Stored items
»»

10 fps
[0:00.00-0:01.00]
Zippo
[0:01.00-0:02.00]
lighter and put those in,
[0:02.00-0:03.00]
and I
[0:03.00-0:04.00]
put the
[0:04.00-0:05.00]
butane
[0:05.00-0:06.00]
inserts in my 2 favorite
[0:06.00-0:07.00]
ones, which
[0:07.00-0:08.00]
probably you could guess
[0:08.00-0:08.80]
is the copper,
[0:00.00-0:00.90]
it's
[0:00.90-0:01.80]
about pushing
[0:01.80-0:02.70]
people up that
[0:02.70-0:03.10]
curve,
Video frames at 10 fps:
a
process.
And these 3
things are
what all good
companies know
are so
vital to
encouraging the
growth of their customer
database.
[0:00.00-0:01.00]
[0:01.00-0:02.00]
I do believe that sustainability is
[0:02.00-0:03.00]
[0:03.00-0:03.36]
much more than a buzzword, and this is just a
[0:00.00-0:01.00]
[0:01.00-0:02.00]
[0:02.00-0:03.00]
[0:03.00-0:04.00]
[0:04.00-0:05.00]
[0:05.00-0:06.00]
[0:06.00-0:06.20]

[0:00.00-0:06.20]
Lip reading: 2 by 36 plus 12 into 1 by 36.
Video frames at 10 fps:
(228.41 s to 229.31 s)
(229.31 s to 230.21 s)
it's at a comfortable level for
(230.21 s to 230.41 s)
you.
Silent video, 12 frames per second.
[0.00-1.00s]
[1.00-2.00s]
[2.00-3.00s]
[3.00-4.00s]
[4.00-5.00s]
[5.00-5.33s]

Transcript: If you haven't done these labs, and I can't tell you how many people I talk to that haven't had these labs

««

**WORK INSTRUCTIONS:** Once you have read the entries above, copy them out exactly as they were given.

**REPLY:**
10 fps
[0:00.00-0:01.00]
Zippo
[0:01.00-0:02.00]
lighter and put those in,
[0:02.00-0:03.00]
and I
[0:03.00-0:04.00]
put the
[0:04.00-0:05.00]
butane
[0:05.00-0:06.00]
inserts in my 2 favorite
[0:06.00-0:07.00]
ones, which
[0:07.00-0:08.00]
probably you could guess
[0:08.00-0:08.80]
is the copper,
[0:00.00-0:00.90]
it's
[0:00.90-0:01.80]
about pushing
[0:01.80-0:02.70]
people up that
[0:02.70-0:03.10]
curve,
Video frames at 10 fps:
a
process.
And these 3
things are
what all good
companies know
are so
vital to
encouraging the
growth of their customer
database.
[0:00.00-0:01.00]
[0:01.00-0:02.00]
I do believe that sustainability is
[0:02.00-0:03.00]
[0:03.00-0:03.36]
much more than a buzzword, and this is just a
[0:00.00-0:01.00]
[0:01.00-0:02.00]
[0:02.00-0:03.00]
[0:03.00-0:04.00]
[0:04.00-0:05.00]
[0:05.00-0:06.00]
[0:06.00-0:06.20]

[0:00.00-0:06.20]
Lip reading: 2 by 36 plus 12 into 1 by 36.
Video frames at 10 fps:
(228.41 s to 229.31 s)
(229.31 s to 230.21 s)
it's at a comfortable level for
(230.21 s to 230.41 s)
you.
Silent video, 12 frames per second.
[0.00-1.00s]
[1.00-2.00s]
[2.00-3.00s]
[3.00-4.00s]
[4.00-5.00s]
[5.00-5.33s]

Transcript: If you haven't done these labs, and I can't tell you how many people I talk to that haven't had these labs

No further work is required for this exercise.